Researchers “see” through walls using ambient Wi-Fi signals and a smartphone - prostoalex
https://www.technologyreview.com/s/612375/using-wi-fi-to-see-behind-closed-doors-is-easier-than-anyone-thought/
======
rl3
2016:
[https://www.schneier.com/blog/archives/2016/08/keystroke_rec...](https://www.schneier.com/blog/archives/2016/08/keystroke_recog.html)

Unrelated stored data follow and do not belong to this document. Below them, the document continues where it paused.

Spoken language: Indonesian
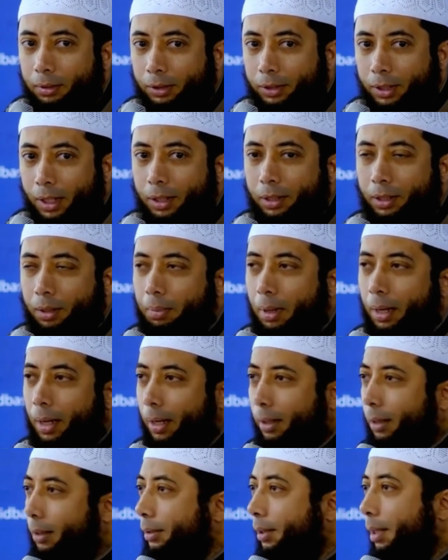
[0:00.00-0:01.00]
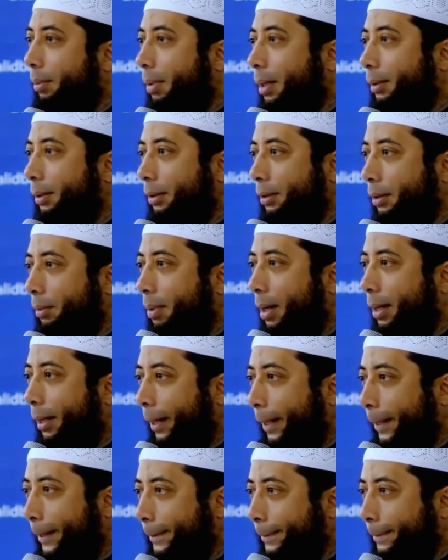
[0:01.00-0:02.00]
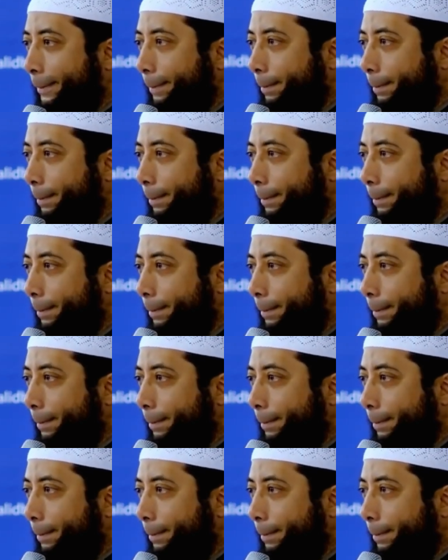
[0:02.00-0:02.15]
terjadi kebakaran dia mati terbakar.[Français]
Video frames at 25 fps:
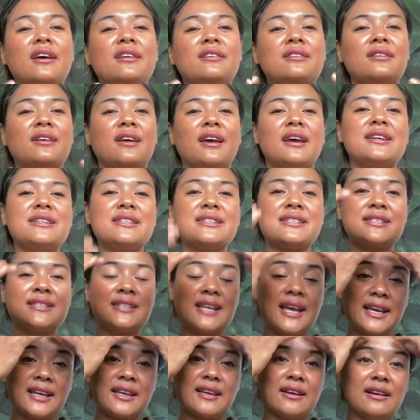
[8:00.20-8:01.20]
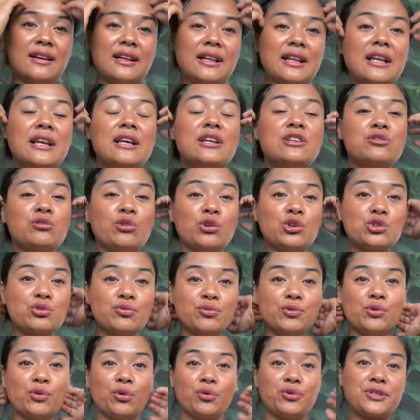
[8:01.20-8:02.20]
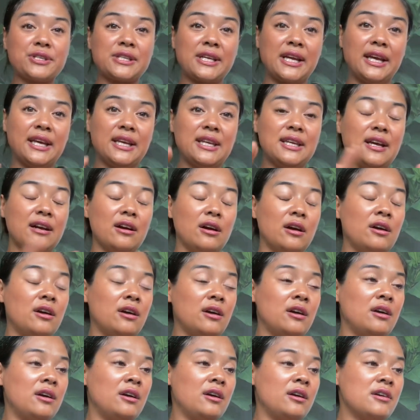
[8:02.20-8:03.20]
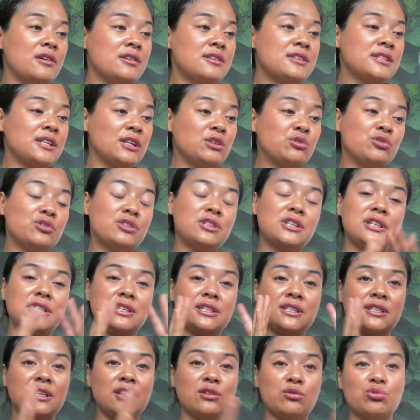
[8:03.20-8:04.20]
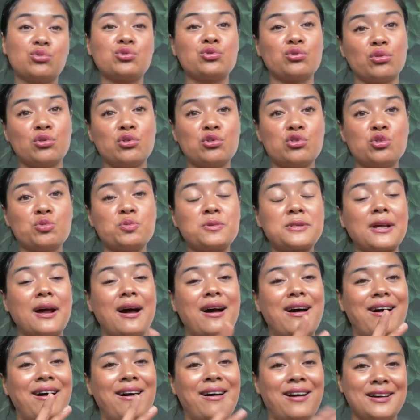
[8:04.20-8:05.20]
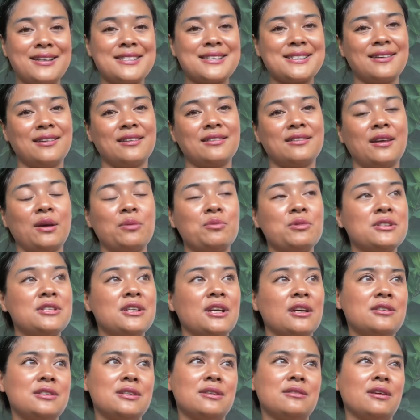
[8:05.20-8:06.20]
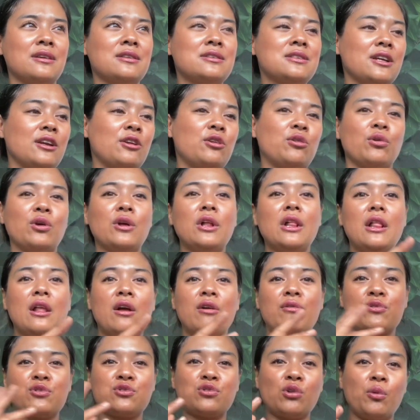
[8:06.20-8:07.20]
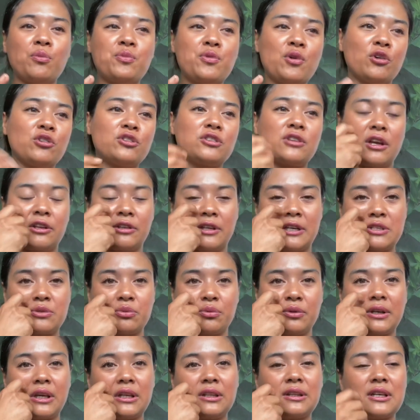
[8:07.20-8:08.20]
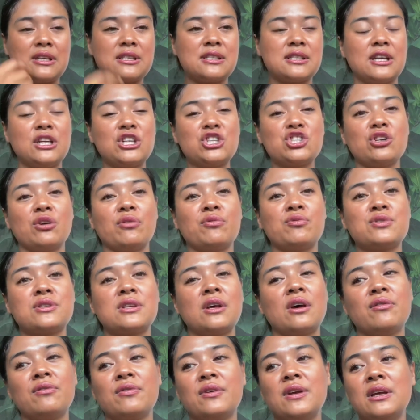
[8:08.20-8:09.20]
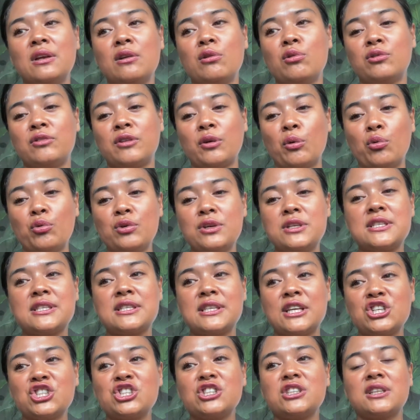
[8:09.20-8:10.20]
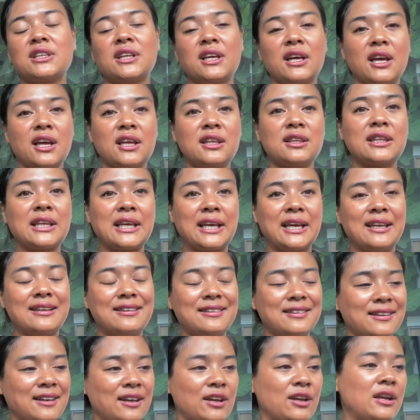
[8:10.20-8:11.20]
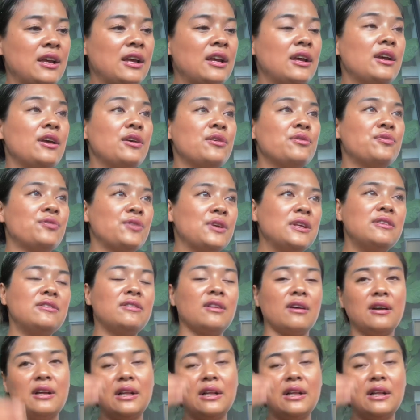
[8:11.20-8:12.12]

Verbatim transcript: très secs, ce que je vous conseille, euh, c'est d'utiliser toujours le substrat harassé intermédiaire. C'est-à-dire que vos ambiances, quand elles sont très très sèches, vous avez le terreau qui sèche très très très vite,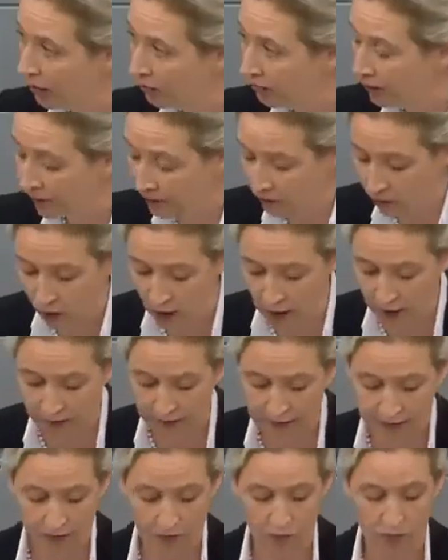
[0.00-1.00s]

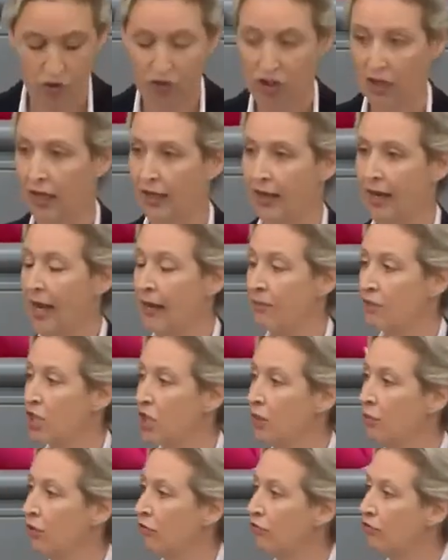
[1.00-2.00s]
versorgt, muss keine
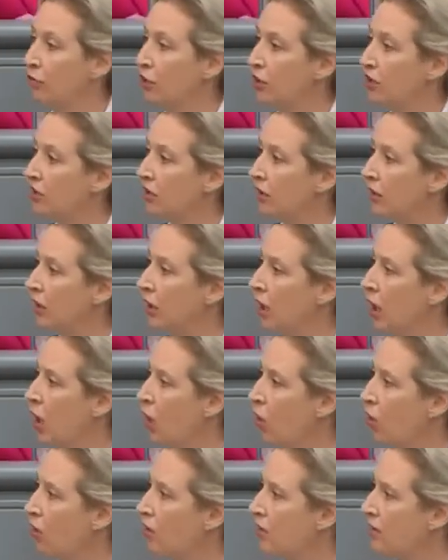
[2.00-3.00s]
Abschiebung fürchten
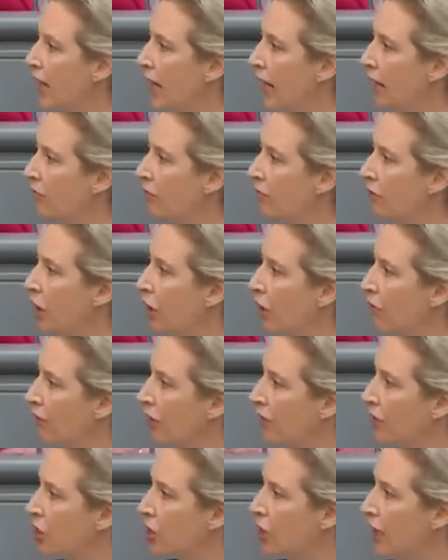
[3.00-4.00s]
und darf auf
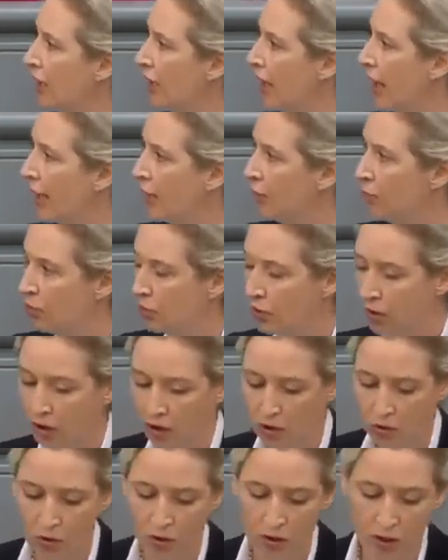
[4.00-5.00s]
eine schnelle
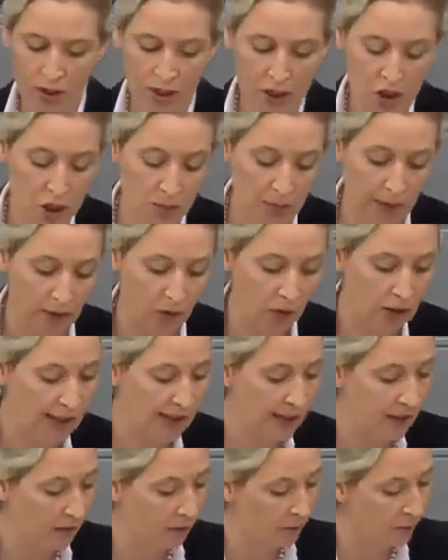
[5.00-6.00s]
Einbürgerung
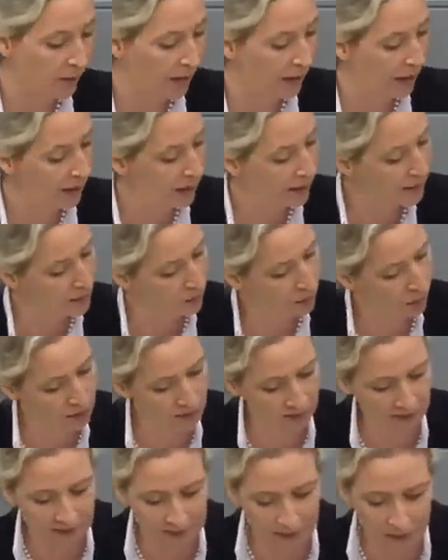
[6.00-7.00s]
spekulieren. Die
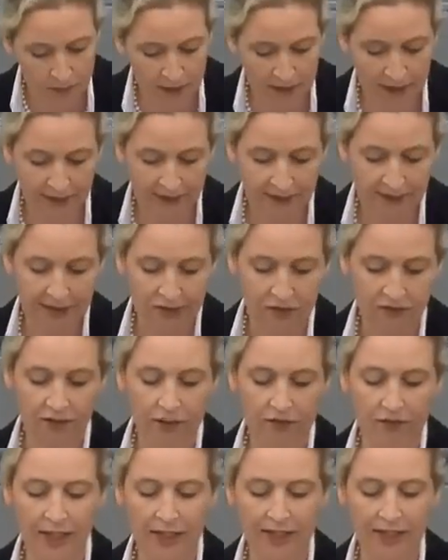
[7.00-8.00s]
Bundesinnenministerin
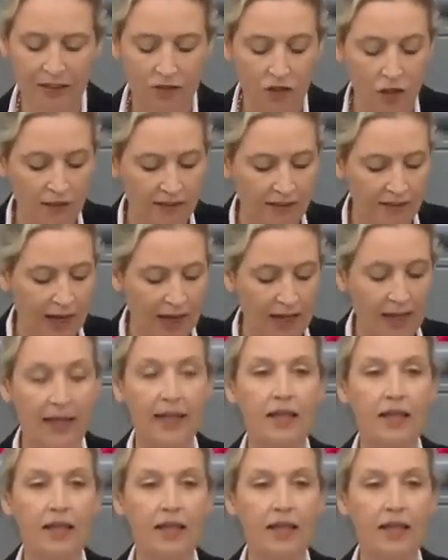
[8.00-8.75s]
verweigert trotz aller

It's not much of a stretch to imagine that intelligence agencies have been
heavily invested in this area and are far ahead of public research, given
signals intelligence has basically been their bread and butter since forever.
Moreover, Stuxnet was so advanced for the time that its existence stunned the
world.

Keystrokes can be captured indirectly via audio analysis, electromagnetic
emissions from wiring, and now RF imaging techniques looking at finger
movements. Wouldn't be surprised if they can create multi-modal composite
models to attain higher accuracy, or if RF imaging is able to capture lip/jaw
movements these days.

The really sexy part is probably what they're able to do with fixed wing
airborne platforms, where you can afford to pack ridiculously high-end sensors
and local computing power on board.

It still weirds me out to think that a gimmick from 2008's _The Dark Knight_
is more or less a reality now, or will be soon if it already isn't.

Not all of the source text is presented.